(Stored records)
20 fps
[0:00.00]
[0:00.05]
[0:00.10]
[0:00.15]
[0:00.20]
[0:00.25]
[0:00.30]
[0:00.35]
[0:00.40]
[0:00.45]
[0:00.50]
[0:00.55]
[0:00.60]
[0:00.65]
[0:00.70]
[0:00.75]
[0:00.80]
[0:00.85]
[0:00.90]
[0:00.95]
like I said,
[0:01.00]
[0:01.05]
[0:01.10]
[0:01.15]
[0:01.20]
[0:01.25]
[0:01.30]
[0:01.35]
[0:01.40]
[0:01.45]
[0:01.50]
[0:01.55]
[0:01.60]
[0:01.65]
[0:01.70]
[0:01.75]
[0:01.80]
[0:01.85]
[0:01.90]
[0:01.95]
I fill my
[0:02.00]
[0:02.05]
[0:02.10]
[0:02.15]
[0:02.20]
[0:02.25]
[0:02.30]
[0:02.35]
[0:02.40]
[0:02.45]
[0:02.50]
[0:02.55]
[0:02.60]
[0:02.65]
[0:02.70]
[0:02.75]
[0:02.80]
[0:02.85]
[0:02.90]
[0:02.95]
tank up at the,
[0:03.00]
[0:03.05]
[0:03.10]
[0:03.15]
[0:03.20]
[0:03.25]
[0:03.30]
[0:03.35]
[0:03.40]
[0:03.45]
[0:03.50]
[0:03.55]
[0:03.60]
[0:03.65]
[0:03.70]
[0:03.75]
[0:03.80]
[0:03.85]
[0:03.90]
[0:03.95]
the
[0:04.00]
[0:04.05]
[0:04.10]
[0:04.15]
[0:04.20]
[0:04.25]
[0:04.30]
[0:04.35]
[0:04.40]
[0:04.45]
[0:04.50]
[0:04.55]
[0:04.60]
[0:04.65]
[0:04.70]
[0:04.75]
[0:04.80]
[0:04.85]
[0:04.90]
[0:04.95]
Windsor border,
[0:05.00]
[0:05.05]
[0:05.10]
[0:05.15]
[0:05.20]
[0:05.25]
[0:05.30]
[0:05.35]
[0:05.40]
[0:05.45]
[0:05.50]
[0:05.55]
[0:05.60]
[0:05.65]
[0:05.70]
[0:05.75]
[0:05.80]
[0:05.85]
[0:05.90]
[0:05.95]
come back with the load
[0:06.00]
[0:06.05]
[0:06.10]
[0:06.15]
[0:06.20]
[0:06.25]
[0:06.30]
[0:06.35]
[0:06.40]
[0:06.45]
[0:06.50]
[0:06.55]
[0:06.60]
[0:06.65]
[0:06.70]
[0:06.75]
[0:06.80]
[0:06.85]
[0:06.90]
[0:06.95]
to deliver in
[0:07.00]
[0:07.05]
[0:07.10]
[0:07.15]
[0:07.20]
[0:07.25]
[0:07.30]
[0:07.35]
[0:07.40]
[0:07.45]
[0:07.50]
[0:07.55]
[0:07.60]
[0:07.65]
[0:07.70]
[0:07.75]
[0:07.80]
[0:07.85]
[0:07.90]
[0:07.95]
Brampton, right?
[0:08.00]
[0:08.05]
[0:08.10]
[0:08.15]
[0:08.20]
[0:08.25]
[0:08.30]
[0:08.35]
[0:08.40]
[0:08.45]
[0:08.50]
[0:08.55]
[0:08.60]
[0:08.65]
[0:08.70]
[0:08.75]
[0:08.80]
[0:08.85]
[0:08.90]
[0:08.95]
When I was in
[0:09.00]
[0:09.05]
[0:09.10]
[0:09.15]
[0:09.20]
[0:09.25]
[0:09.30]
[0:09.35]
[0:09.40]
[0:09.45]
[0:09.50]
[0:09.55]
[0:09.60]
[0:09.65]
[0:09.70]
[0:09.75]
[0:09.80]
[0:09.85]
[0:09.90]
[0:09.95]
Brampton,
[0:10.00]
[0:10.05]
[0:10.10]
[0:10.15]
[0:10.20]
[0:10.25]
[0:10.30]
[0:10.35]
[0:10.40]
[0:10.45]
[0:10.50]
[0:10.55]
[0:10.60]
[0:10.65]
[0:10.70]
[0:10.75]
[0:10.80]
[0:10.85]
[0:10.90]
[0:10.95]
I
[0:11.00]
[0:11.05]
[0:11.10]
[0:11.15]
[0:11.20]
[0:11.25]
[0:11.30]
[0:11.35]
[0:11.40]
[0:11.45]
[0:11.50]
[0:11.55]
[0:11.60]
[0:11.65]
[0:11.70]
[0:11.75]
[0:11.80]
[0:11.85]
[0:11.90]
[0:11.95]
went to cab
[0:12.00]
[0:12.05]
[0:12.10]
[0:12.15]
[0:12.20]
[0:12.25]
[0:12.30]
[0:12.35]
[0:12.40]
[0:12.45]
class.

**Task instructions**:
Each entry, exactly as written, should be set down once more.

**Exercise answer**:
20 fps
[0:00.00]
[0:00.05]
[0:00.10]
[0:00.15]
[0:00.20]
[0:00.25]
[0:00.30]
[0:00.35]
[0:00.40]
[0:00.45]
[0:00.50]
[0:00.55]
[0:00.60]
[0:00.65]
[0:00.70]
[0:00.75]
[0:00.80]
[0:00.85]
[0:00.90]
[0:00.95]
like I said,
[0:01.00]
[0:01.05]
[0:01.10]
[0:01.15]
[0:01.20]
[0:01.25]
[0:01.30]
[0:01.35]
[0:01.40]
[0:01.45]
[0:01.50]
[0:01.55]
[0:01.60]
[0:01.65]
[0:01.70]
[0:01.75]
[0:01.80]
[0:01.85]
[0:01.90]
[0:01.95]
I fill my
[0:02.00]
[0:02.05]
[0:02.10]
[0:02.15]
[0:02.20]
[0:02.25]
[0:02.30]
[0:02.35]
[0:02.40]
[0:02.45]
[0:02.50]
[0:02.55]
[0:02.60]
[0:02.65]
[0:02.70]
[0:02.75]
[0:02.80]
[0:02.85]
[0:02.90]
[0:02.95]
tank up at the,
[0:03.00]
[0:03.05]
[0:03.10]
[0:03.15]
[0:03.20]
[0:03.25]
[0:03.30]
[0:03.35]
[0:03.40]
[0:03.45]
[0:03.50]
[0:03.55]
[0:03.60]
[0:03.65]
[0:03.70]
[0:03.75]
[0:03.80]
[0:03.85]
[0:03.90]
[0:03.95]
the
[0:04.00]
[0:04.05]
[0:04.10]
[0:04.15]
[0:04.20]
[0:04.25]
[0:04.30]
[0:04.35]
[0:04.40]
[0:04.45]
[0:04.50]
[0:04.55]
[0:04.60]
[0:04.65]
[0:04.70]
[0:04.75]
[0:04.80]
[0:04.85]
[0:04.90]
[0:04.95]
Windsor border,
[0:05.00]
[0:05.05]
[0:05.10]
[0:05.15]
[0:05.20]
[0:05.25]
[0:05.30]
[0:05.35]
[0:05.40]
[0:05.45]
[0:05.50]
[0:05.55]
[0:05.60]
[0:05.65]
[0:05.70]
[0:05.75]
[0:05.80]
[0:05.85]
[0:05.90]
[0:05.95]
come back with the load
[0:06.00]
[0:06.05]
[0:06.10]
[0:06.15]
[0:06.20]
[0:06.25]
[0:06.30]
[0:06.35]
[0:06.40]
[0:06.45]
[0:06.50]
[0:06.55]
[0:06.60]
[0:06.65]
[0:06.70]
[0:06.75]
[0:06.80]
[0:06.85]
[0:06.90]
[0:06.95]
to deliver in
[0:07.00]
[0:07.05]
[0:07.10]
[0:07.15]
[0:07.20]
[0:07.25]
[0:07.30]
[0:07.35]
[0:07.40]
[0:07.45]
[0:07.50]
[0:07.55]
[0:07.60]
[0:07.65]
[0:07.70]
[0:07.75]
[0:07.80]
[0:07.85]
[0:07.90]
[0:07.95]
Brampton, right?
[0:08.00]
[0:08.05]
[0:08.10]
[0:08.15]
[0:08.20]
[0:08.25]
[0:08.30]
[0:08.35]
[0:08.40]
[0:08.45]
[0:08.50]
[0:08.55]
[0:08.60]
[0:08.65]
[0:08.70]
[0:08.75]
[0:08.80]
[0:08.85]
[0:08.90]
[0:08.95]
When I was in
[0:09.00]
[0:09.05]
[0:09.10]
[0:09.15]
[0:09.20]
[0:09.25]
[0:09.30]
[0:09.35]
[0:09.40]
[0:09.45]
[0:09.50]
[0:09.55]
[0:09.60]
[0:09.65]
[0:09.70]
[0:09.75]
[0:09.80]
[0:09.85]
[0:09.90]
[0:09.95]
Brampton,
[0:10.00]
[0:10.05]
[0:10.10]
[0:10.15]
[0:10.20]
[0:10.25]
[0:10.30]
[0:10.35]
[0:10.40]
[0:10.45]
[0:10.50]
[0:10.55]
[0:10.60]
[0:10.65]
[0:10.70]
[0:10.75]
[0:10.80]
[0:10.85]
[0:10.90]
[0:10.95]
I
[0:11.00]
[0:11.05]
[0:11.10]
[0:11.15]
[0:11.20]
[0:11.25]
[0:11.30]
[0:11.35]
[0:11.40]
[0:11.45]
[0:11.50]
[0:11.55]
[0:11.60]
[0:11.65]
[0:11.70]
[0:11.75]
[0:11.80]
[0:11.85]
[0:11.90]
[0:11.95]
went to cab
[0:12.00]
[0:12.05]
[0:12.10]
[0:12.15]
[0:12.20]
[0:12.25]
[0:12.30]
[0:12.35]
[0:12.40]
[0:12.45]
class.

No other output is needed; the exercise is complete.